The second argument is the callback function itself. When the JSON resource finishes loading, this function will be called with a single argument, the JSON object itself. Inside the callback function, this is a reference to the HTML element found by the $ function. (If $ found more than one element, the callback function is called for each of them.)

The callback function is required, so this code won’t work with plain JSON APIs like del.icio.us that don’t let you specify a callback function. This would be easy enough to fix; I didn’t need it for the code I was writing, and didn’t think of it until just now. :-)

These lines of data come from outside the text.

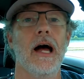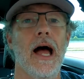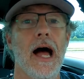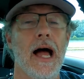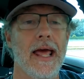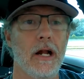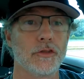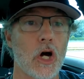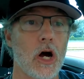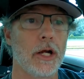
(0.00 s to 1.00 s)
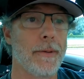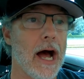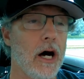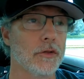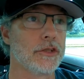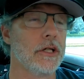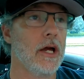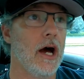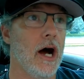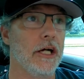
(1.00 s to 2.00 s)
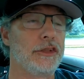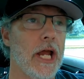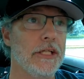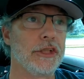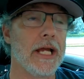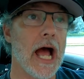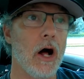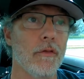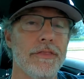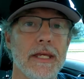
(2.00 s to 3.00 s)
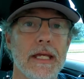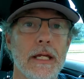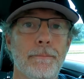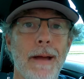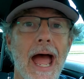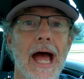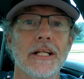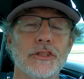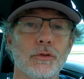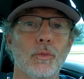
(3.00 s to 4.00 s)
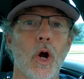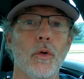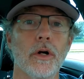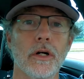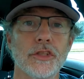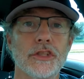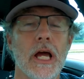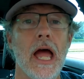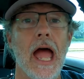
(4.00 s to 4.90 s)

uh, and I'll talk about uh, changing out the pads, rotors.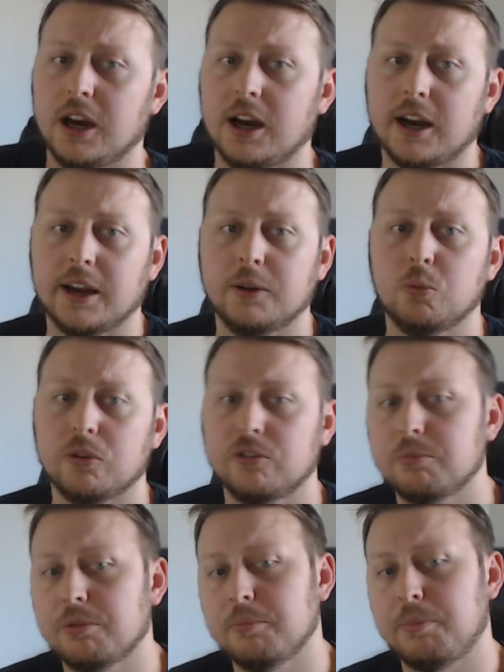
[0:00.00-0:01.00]
I
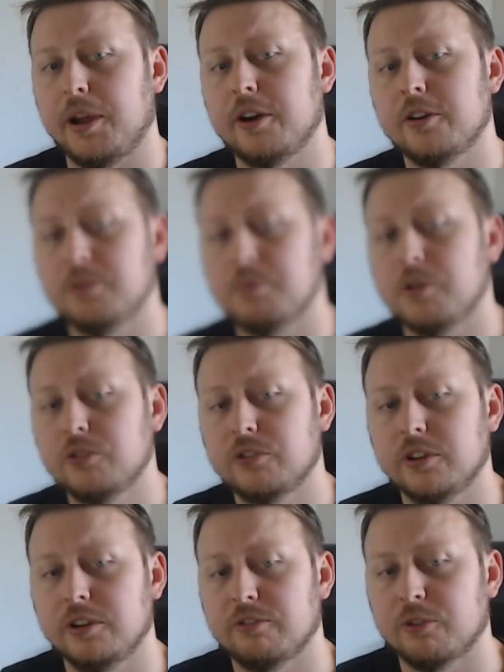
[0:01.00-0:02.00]
wasn't prepared
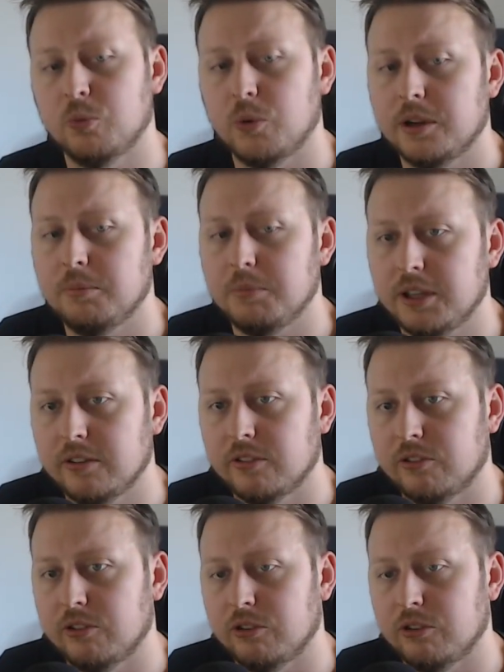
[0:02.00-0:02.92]
emotionally for what it means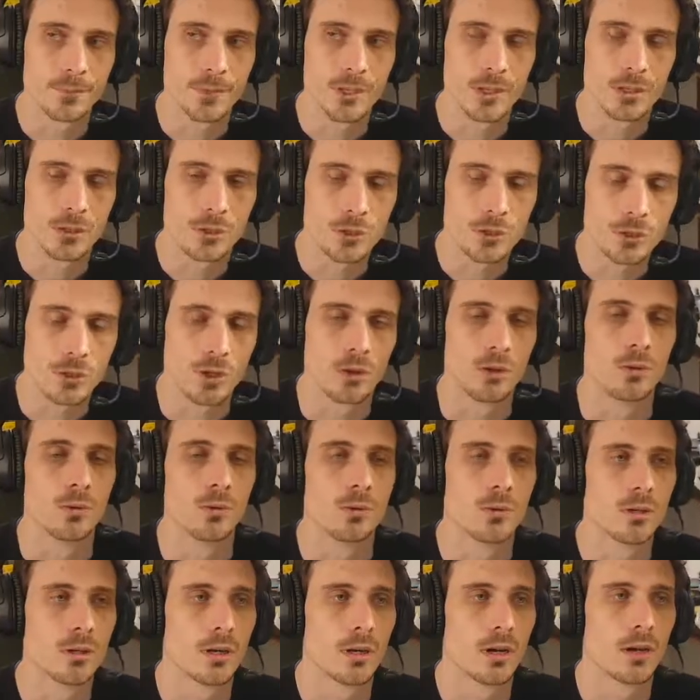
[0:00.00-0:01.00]
So
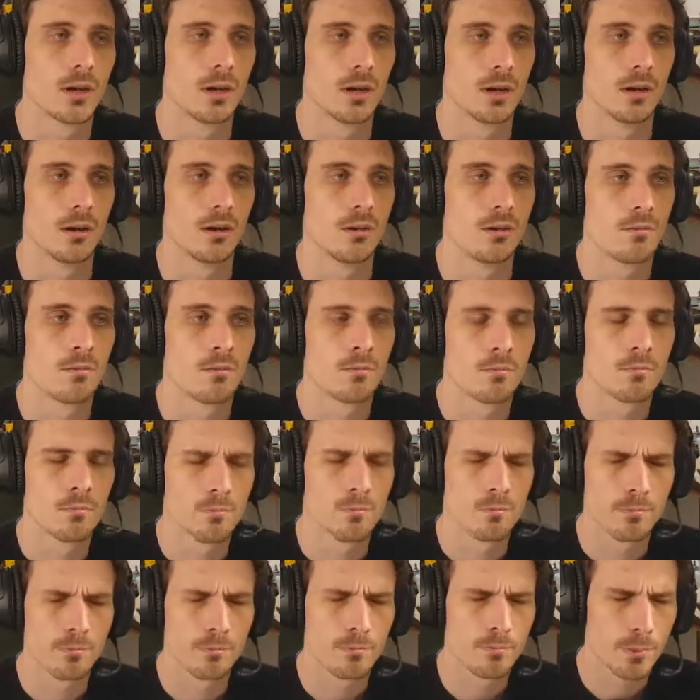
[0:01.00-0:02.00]

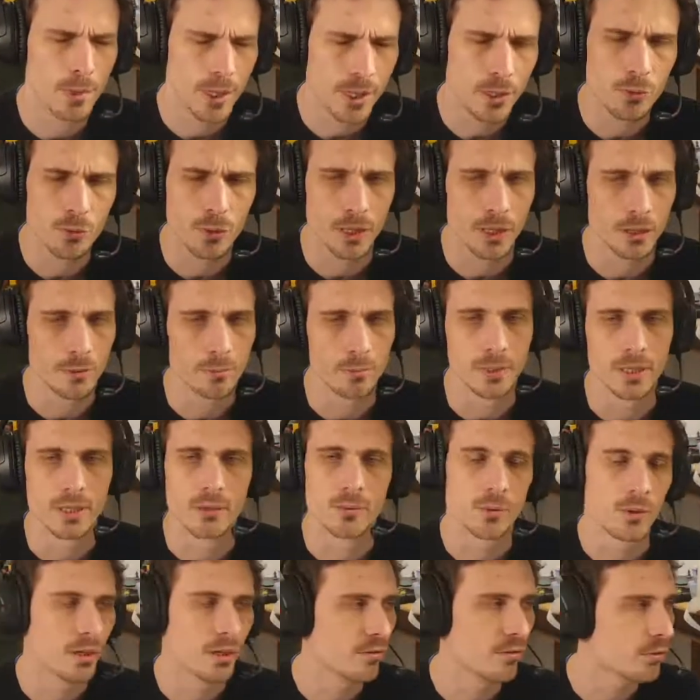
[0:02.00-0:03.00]
big recommend,
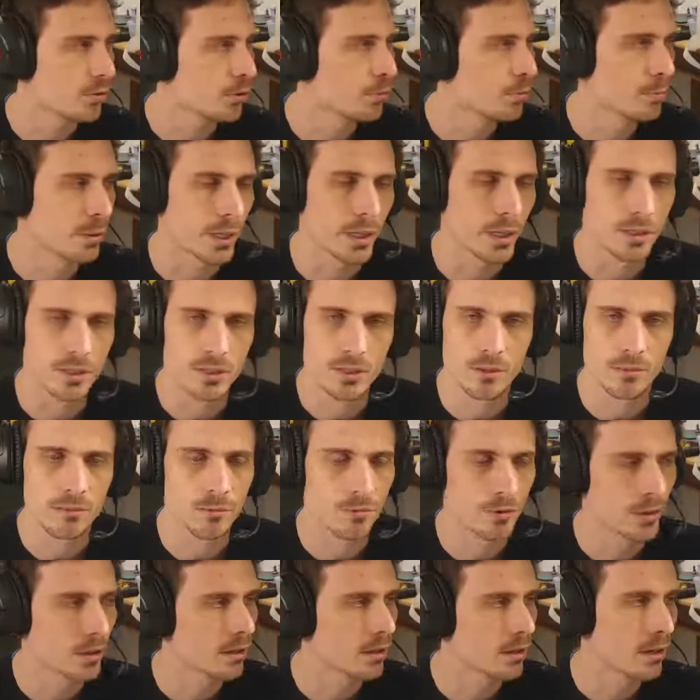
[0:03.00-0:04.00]
whenever you paint
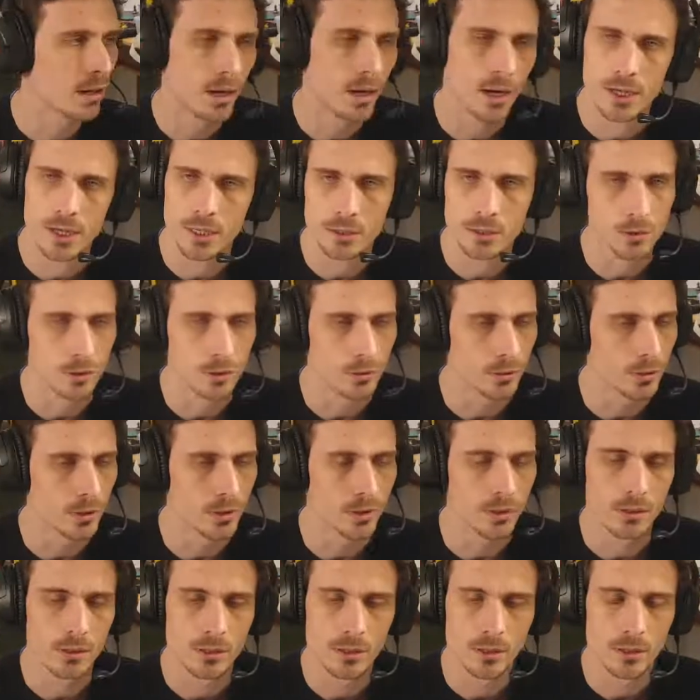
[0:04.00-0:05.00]
something, hard coat
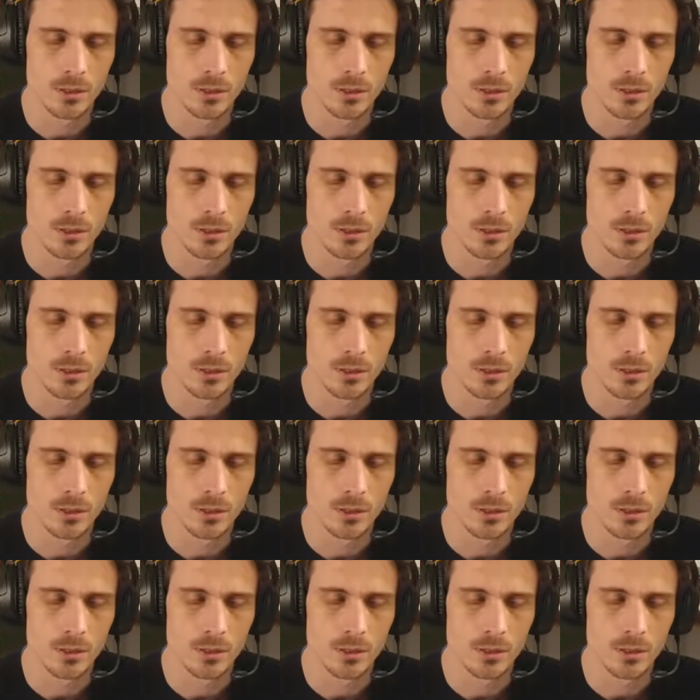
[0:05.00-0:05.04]
it.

The code goes to a bit of extra work to create both an array entry and a unique global name for each callback. The global name is what is substituted into the {callback} part of the URL. It uses this name instead of the array reference to ensure compatibility with any JSON APIs that don’t allow special characters in the callback name. In fact, in the current code the callbacks[] array entries are not really used, but I figured it could be handy to have an array of all outstanding callbacks.

Update: John Resig suggested a couple of improvements to the code, so it’s updated, simpler and better now.

Update 2: Code updated to include Stephen and Brent’s fixes from the comments.